It is no secret that as I have been contemplating the idea of leaving Philadelphia and returning home to the place of my childhood I have been filled with a degree of apprehension. While I do think in the long run I will look back upon this decision and view it as a good idea, I still have my doubts. I am essentially going into the unknown.
I have made the decision to make the move north and this train is not stopping or turning back. This is actually happening. In the weeks and days leading up to this point I have encountered feelings that I never really expected. The first of these was the feelings of nostalgia for Philadelphia and that I might actually miss this place. As much as I have perhaps focused on a lot of miserable things that have occurred over the past decade while residing in Philadelphia, there have also been a lot of good time. And certainly a lot of wild times. These were certainly my years in the wilderness.

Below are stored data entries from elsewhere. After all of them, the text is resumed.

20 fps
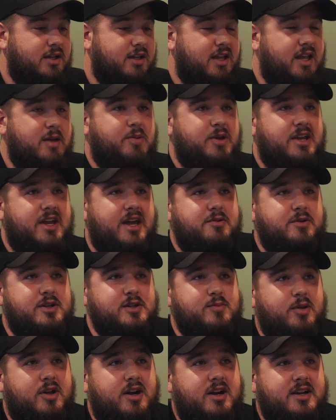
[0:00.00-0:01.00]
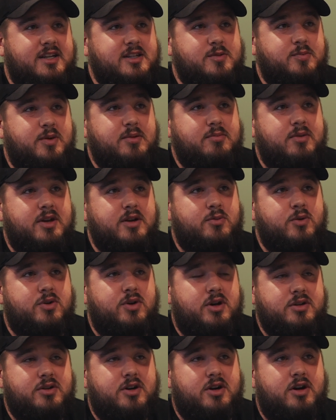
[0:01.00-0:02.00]
EP Henry's block has been
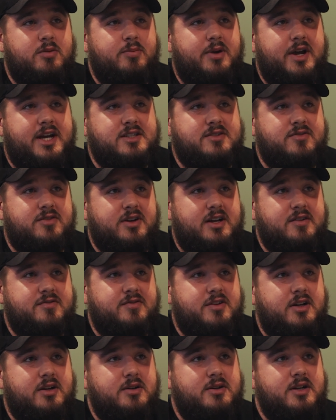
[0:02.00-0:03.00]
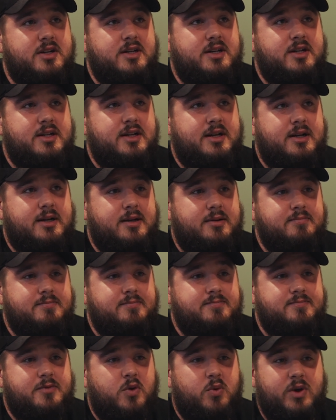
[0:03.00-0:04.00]
minimal on callbacks for FLO.
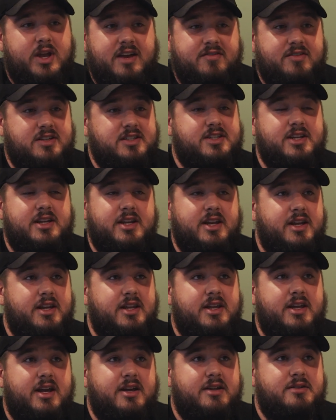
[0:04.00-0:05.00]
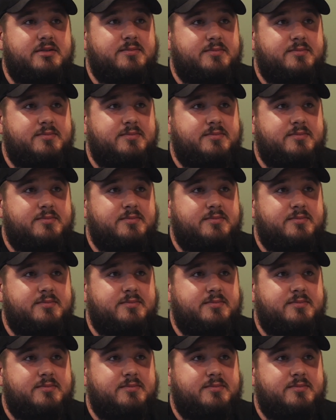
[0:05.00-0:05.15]
We haven't seen any yet.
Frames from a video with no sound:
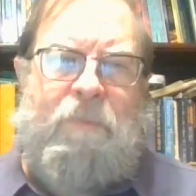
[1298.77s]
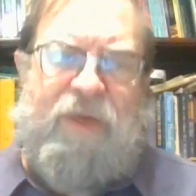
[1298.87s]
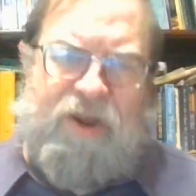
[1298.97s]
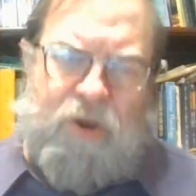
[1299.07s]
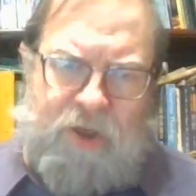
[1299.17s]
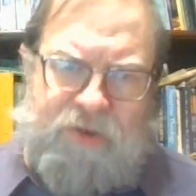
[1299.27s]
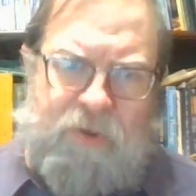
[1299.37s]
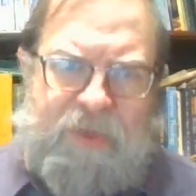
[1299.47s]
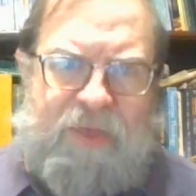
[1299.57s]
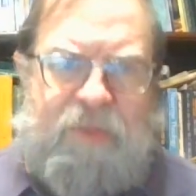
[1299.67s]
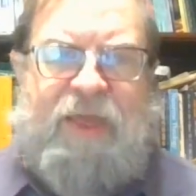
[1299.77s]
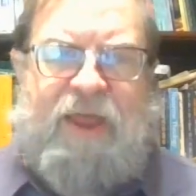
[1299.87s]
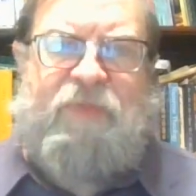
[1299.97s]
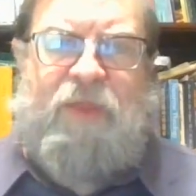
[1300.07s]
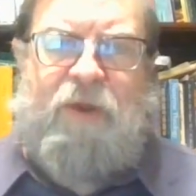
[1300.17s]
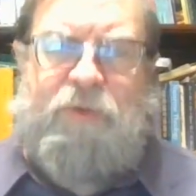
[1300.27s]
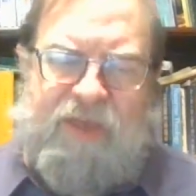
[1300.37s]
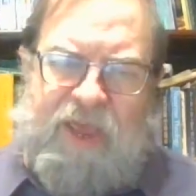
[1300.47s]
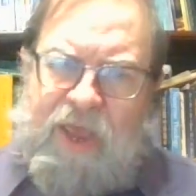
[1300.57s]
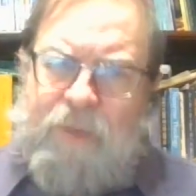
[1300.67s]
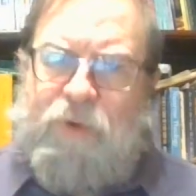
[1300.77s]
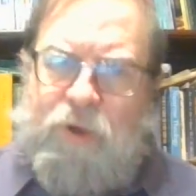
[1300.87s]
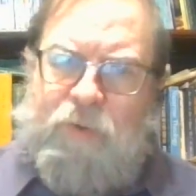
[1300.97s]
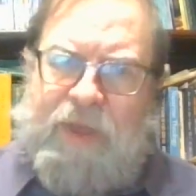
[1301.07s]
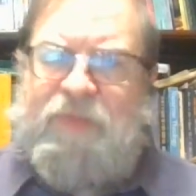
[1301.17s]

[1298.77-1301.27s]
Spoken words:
but it could also be that there was a Hebrew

Another thing that I wasn’t expecting was how the return home has made me feel. Over the last few years I’ve felt movement of time. I even on occasion looked at myself in the mirror and though how old I’ve become. How old and tired I looked. Since I decided to return north I have felt energized. A lot of this I’m sure has to do with the dismantling of the Manor. I have had a lot of work to do in preparation for the move which has helped keep my body and mind busy. During this period I have noticed my encounter with mirrors has not been as loathsome. And for the first time today I actually looked at my reflection and thought I look younger than I have in a long time.